The mink had turned up again. It was sitting on the boat launch, drying itself in the sun. It seemed to be keeping us under surveillance, at least that’s what it felt like. Over by the fisherman’s hut things were silent, but the men were still in there. It was Tommy’s brothers, I was almost certain now. I could see their silhouettes through the window. They were moving things around, dragging something back and forth across the floor.
I don’t know what it was, but something in the atmosphere had changed subtly, like in a film when the background music you hadn’t really noticed suddenly stops. Maybe it was just the day that caught up with me, the thought that Gerard had got it into his head that I had snitched and he had threatened to do even nastier things to my brother if I didn’t come up with a thousand kronor; and that it was all my own fault, that I was the one who had planted the idea in his head.

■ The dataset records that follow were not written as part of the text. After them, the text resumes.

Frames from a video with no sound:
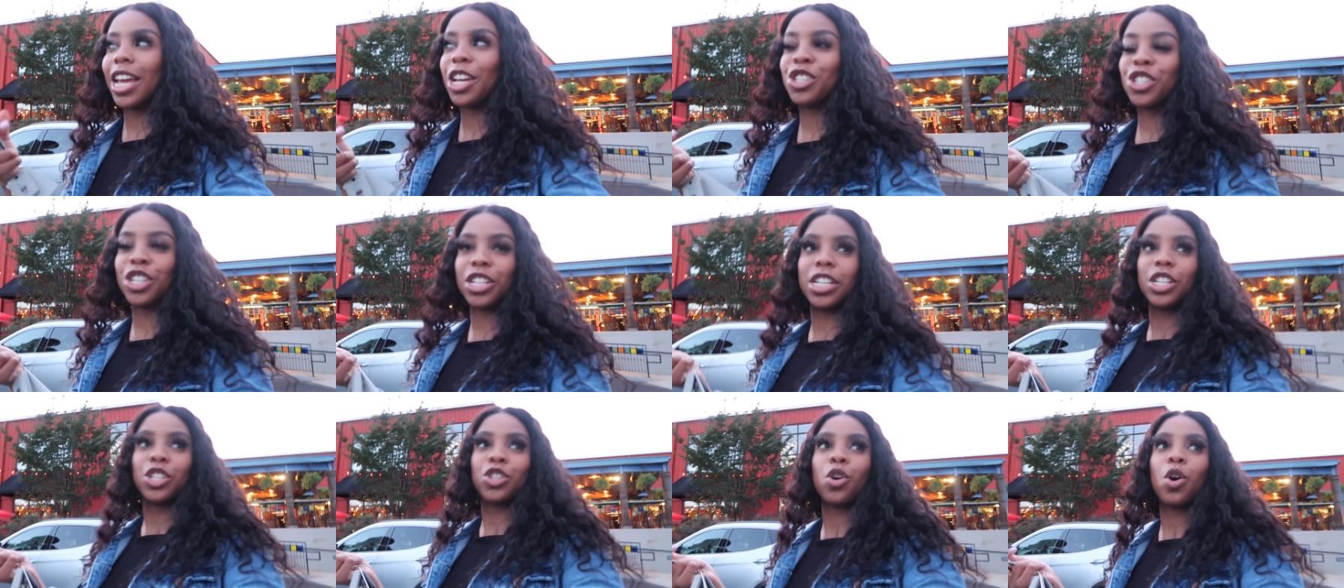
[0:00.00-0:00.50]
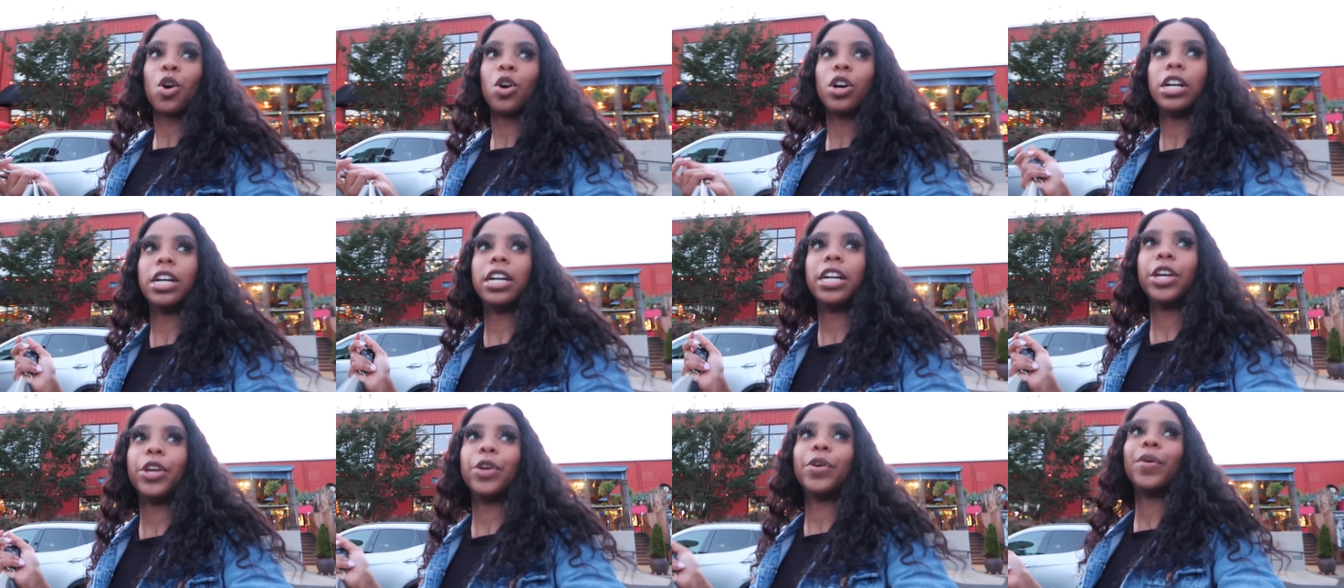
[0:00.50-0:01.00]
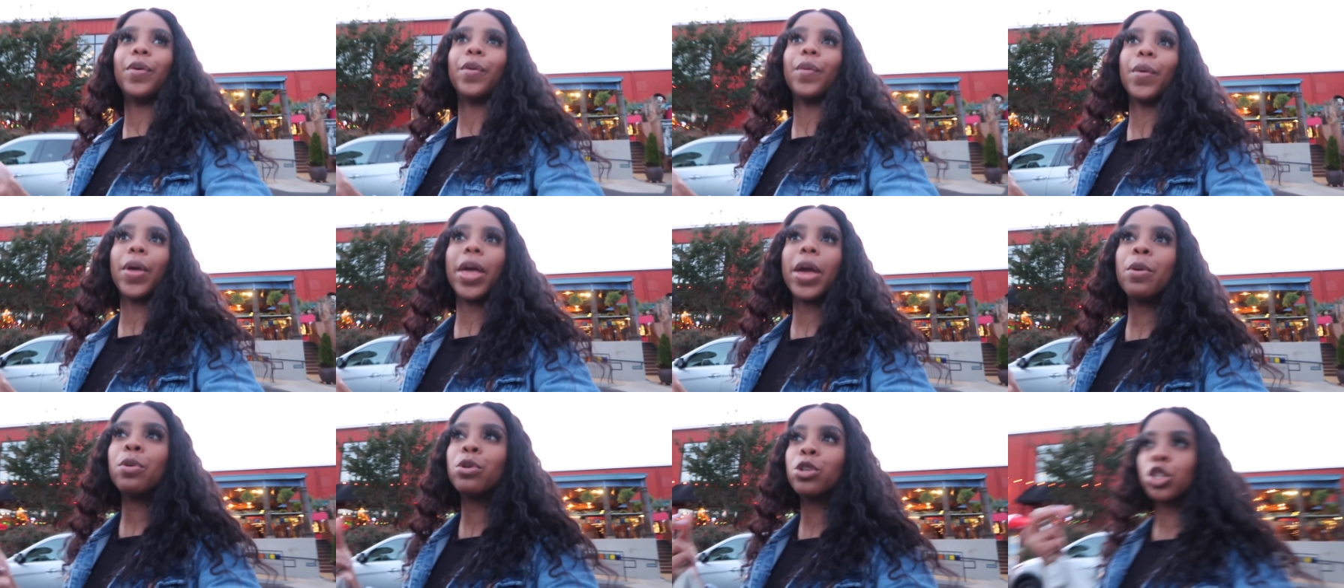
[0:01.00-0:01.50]
Haitian dish called
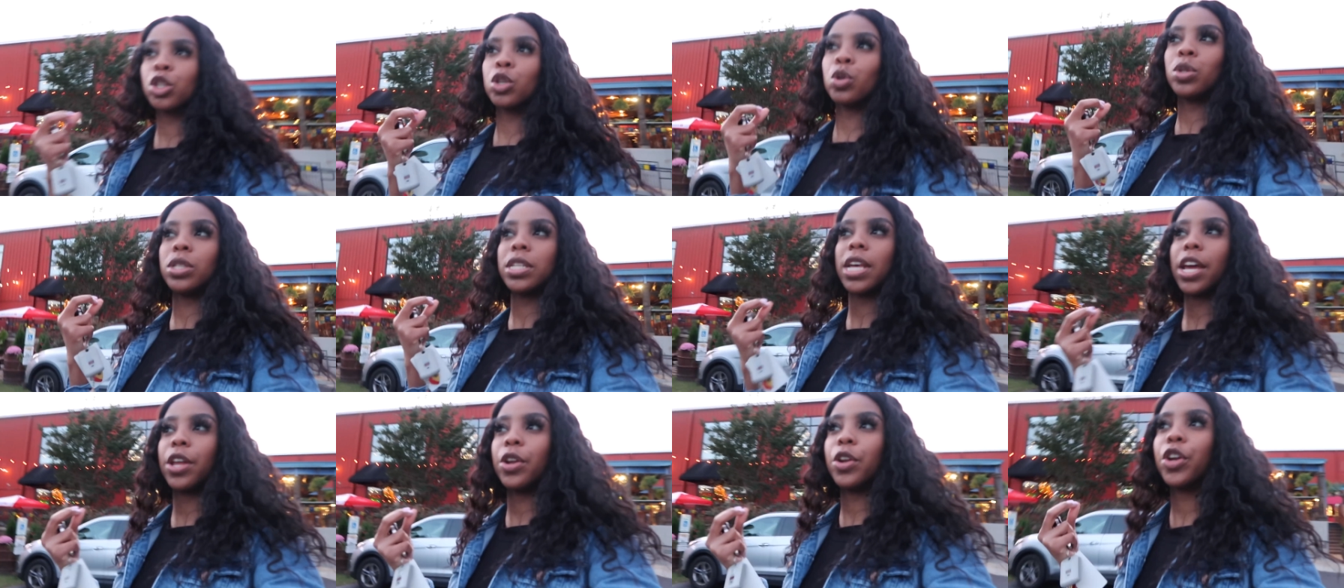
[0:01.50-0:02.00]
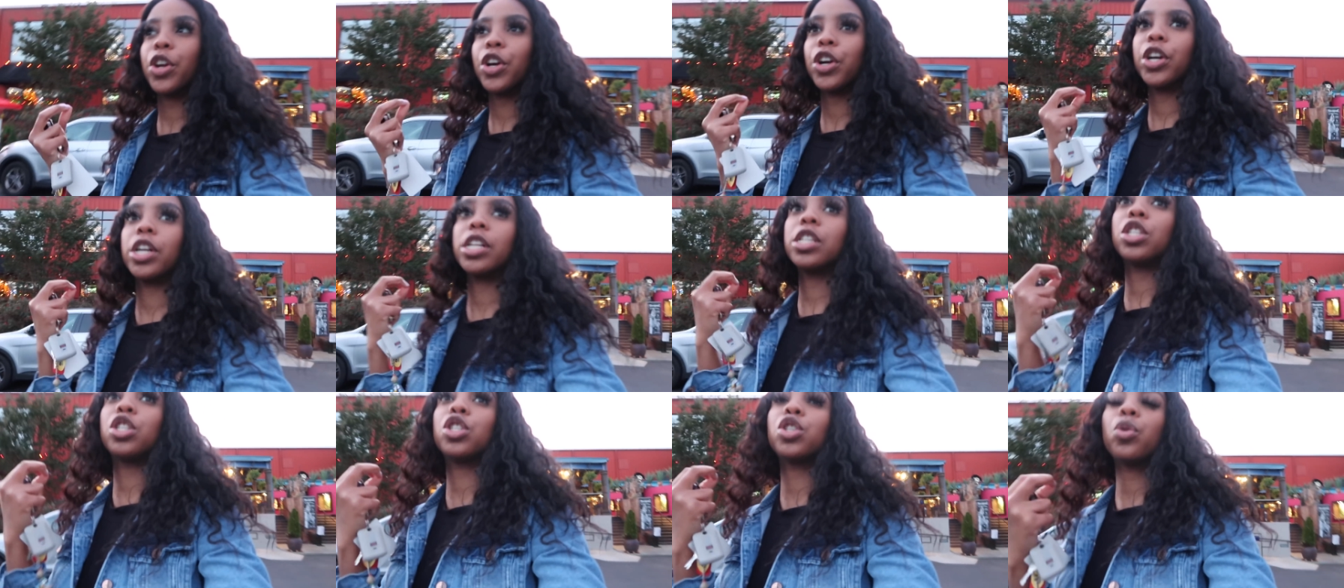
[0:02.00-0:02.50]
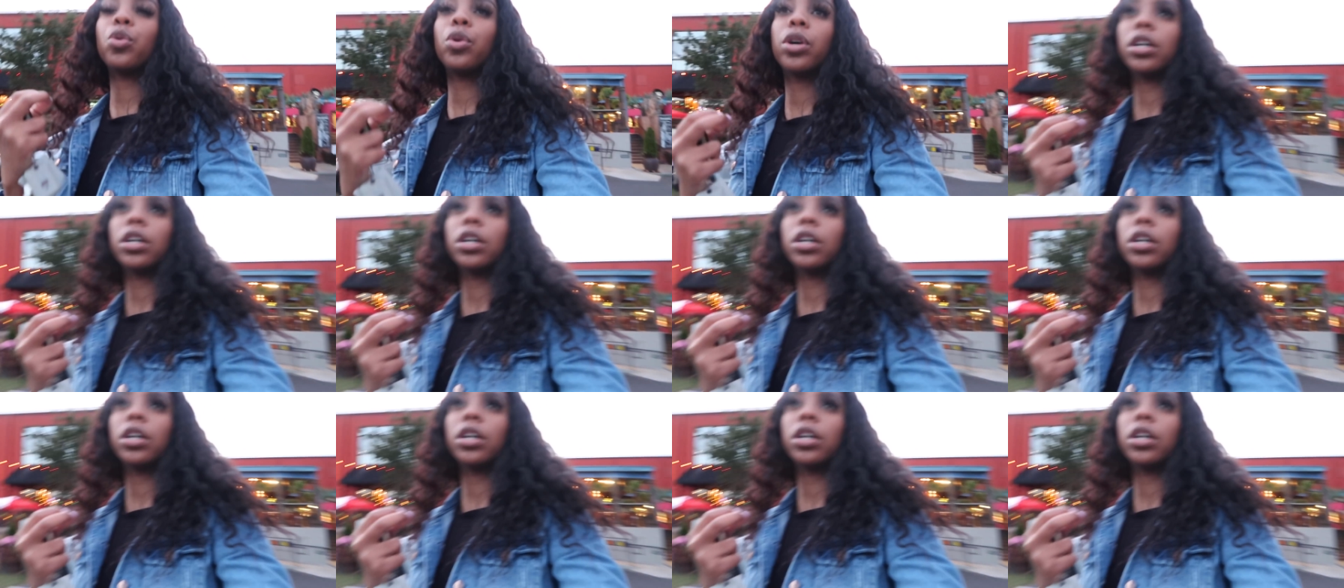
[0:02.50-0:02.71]
griot. It was so tender and so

The rumble of the school bus came from over on Glumstensvägen. Soon the Glommen kids would get off by the bus shelter. Maybe someone would come down to the quays and the huts. I didn’t want that to happen. I didn’t want to encounter anybody from school right now, so I stood up.
&nbs
p; ‘Come on,’ I said to my brother. ‘We’re going... ’
Two overflowing bin bags were sitting on the floor in the hall. A third one had fallen over and spilled out its contents over the floor. There was a puddle of vomit in front of the door to the loo: red wine, I assumed, mixed with food remnants. The apartment was silent. Presumably she was lying asleep upstairs. She wouldn’t wake up if you chucked a hand grenade in through the window.
‘God, it stinks,’ said Robert.
‘I’ll sort it. Meanwhile, you can watch TV.’
He hung up his jacket, took a detour round the accident scene and disappeared into the living room.
In the kitchen, two empty bottles of Parador, that cheap Spanish wine, stuck out from the mess on the worktop. On the table there was a half-full wine glass with a dozen fag ends in the bottom. Old dishes were spread out on every available surface.
I took a jar of white pepper from the spice rack and rubbed a bit in my nose. Then I fetched the cleaning stuff from the cupboard.
I’d lost count of how many times I had done this. I might have been six or seven years old the first time I cleared up an adult’s vomit. I think it was Dad’s that time, after a party that had got out of hand. The vomit had lain on the bathroom floor for an entire day, nobody was bothered about it, people just walked around it, maybe swore a bit about the smell while they had a piss or did their make-up in the mirror before returning to the drunken party in the next room to dance, stagger around, sing, fight and fall asleep, until I couldn’t stand it any longer and rinsed it away with the shower head. But I never got used to it. The smell almost made me pass out. I had invented that thing with the white pepper myself. You sneezed a bit at first, but then you got a burning sensation in your nostrils, like your sense of smell was numbed, and you didn’t notice the smell so strongly...
When I had finished I put the cleaning things back and washed my hands in the kitchen sink. Strangely enough, I felt hungry. If Mum had received her benefits cheque or child benefit today, which strongly appeared to be the case, there must be food in the house.